Maybe I’m just speaking as someone who grew up during the Disney Renaissance, one of those 90s-kid snobs who can remember watching “Beauty and the Beast” until the VHS tape wore out.
But while the majority of movies aimed at children seem to be a stew of product placement and fart jokes, there are two movie studios who are getting it right consistently–Pixar and Studio Ghibli. Pixar honestly seems to spend time making their cartoons enjoyable, meaningful, amusing and attractive. They put out about one movie a year, and the effort and time shows. Pixar uses amazing celebrity voices (Tom Hanks, Ellen DeGeneres, John Goodman, Kevin Spacey and Phyllis Diller, to name a few), gorgeous CGI, and the scripts are actually funny.
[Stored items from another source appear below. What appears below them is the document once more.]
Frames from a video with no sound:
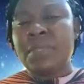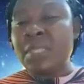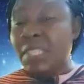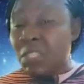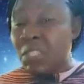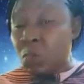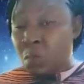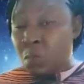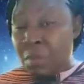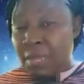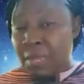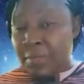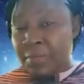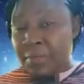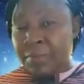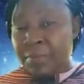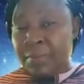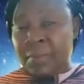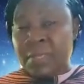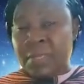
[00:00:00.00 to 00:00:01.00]
This woman,
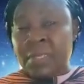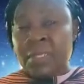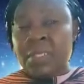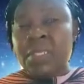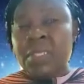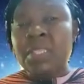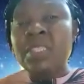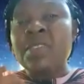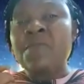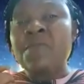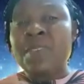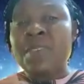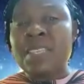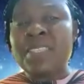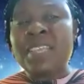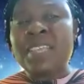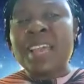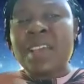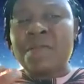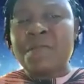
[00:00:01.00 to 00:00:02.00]
she's the
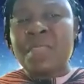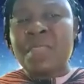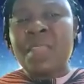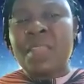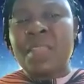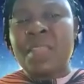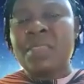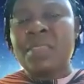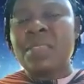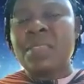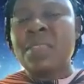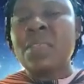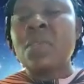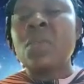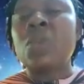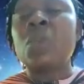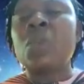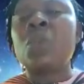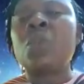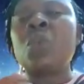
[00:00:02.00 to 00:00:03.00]
first African
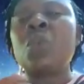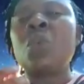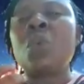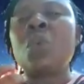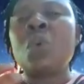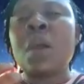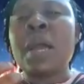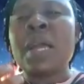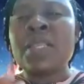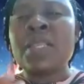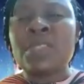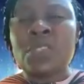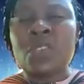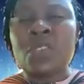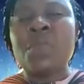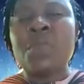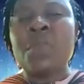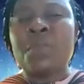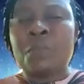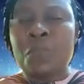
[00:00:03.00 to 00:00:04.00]
to
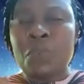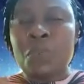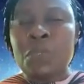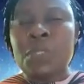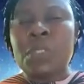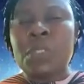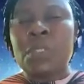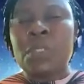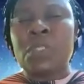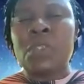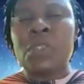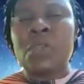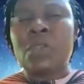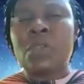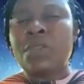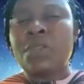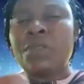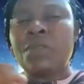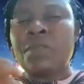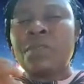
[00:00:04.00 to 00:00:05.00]
assume the
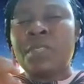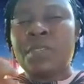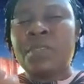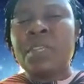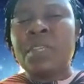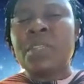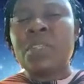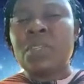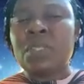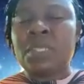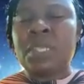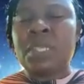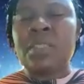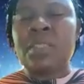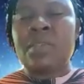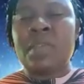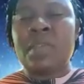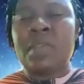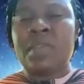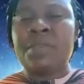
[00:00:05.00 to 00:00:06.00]
position of Director
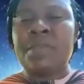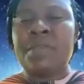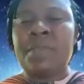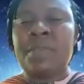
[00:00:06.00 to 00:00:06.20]
General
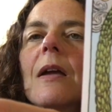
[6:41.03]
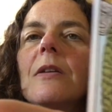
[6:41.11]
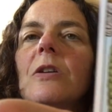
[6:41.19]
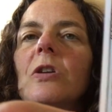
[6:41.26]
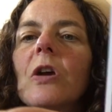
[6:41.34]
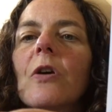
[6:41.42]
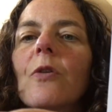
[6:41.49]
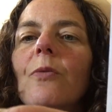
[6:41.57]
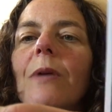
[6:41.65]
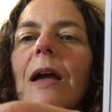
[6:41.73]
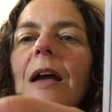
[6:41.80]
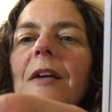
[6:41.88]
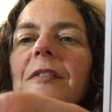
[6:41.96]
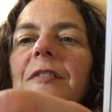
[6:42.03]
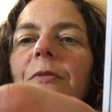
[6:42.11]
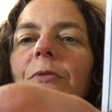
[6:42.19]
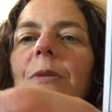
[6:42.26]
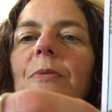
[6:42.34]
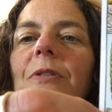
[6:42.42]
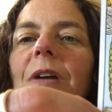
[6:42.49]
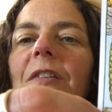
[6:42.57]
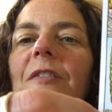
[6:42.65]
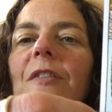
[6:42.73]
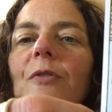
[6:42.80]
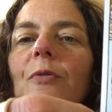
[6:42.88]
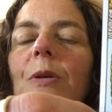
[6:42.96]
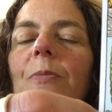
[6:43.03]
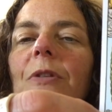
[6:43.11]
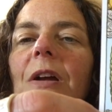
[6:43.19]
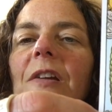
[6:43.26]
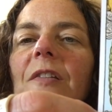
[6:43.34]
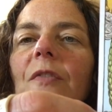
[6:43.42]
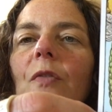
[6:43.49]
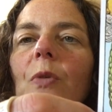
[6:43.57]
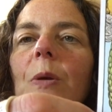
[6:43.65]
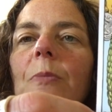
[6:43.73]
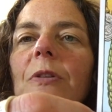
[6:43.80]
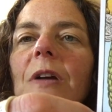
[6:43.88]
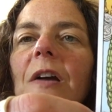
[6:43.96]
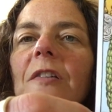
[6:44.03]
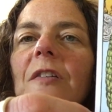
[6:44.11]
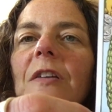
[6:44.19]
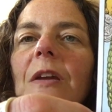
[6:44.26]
you know, as a reproduction of a reproduction of a reproduction.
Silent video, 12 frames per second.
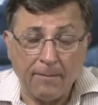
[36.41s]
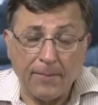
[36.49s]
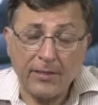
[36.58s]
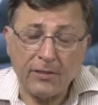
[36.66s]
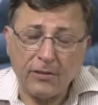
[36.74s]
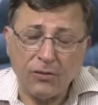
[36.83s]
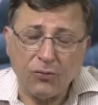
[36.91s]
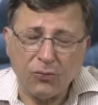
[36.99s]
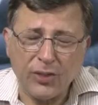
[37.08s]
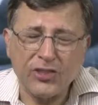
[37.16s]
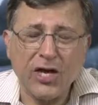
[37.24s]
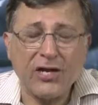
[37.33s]
but
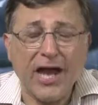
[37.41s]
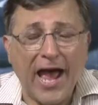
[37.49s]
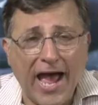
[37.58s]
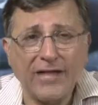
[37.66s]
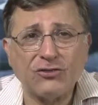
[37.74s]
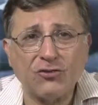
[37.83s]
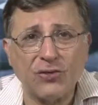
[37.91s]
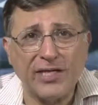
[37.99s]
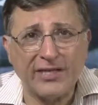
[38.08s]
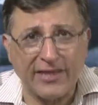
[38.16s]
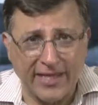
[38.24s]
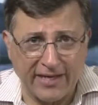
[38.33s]
which are
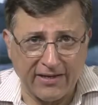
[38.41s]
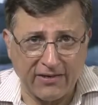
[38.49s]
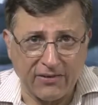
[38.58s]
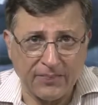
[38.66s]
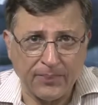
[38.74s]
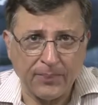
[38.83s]
actually there.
The newest Pixar movie, “Brave,” comes out June 2012. It’s the first fairy tale and first female lead for the studio, but the teaser trailer looks promising. Craig Ferguson and Emma Thompson will be lending their voices, as well as Kelly Macdonald, who played the Grey Lady in “Harry Potter and the Deathly Hallows Part II.”
Although its style of animation is vastly different, Japan-based Studio Ghibli can boast all of what Pixar can. The cartoons are intensely aesthetic, enjoyable for adults as well as children, and full of magic and humor. When they come to America, they go all out with their dubs, using the voice talents of actors like Liam Neeson, Christian Bale, Tina Fey, Daveigh Chase, Phil Hartman and Lauren Bacall.
Billy Crystal has actually done voice acting for both studios, in Pixar’s “Monsters Inc.” and Ghibli’s “Howl’s Moving Castle.” It should be noted that not every Studio Ghibli movie is intended for small children, like “Grave of the Fireflies,” a harrowing movie that depicts orphaned children struggling to survive at the end of World War II.
But those that are, such as “My Neighbor Totoro,” “Ponyo” and “Kiki’s Delivery Service,” are incredible.
The movies deal with issues that children face often, especially moving to a new place or learning to make friends, while setting them among magical or supernatural backgrounds. “The Secret World of Arrietty,” the next upcoming Ghibli movie to be shown in North America, will be released on Feb. 17, 2012.
The story is based upon the novel “The Borrowers” and is about a tiny ‘borrower’ who befriends a human boy.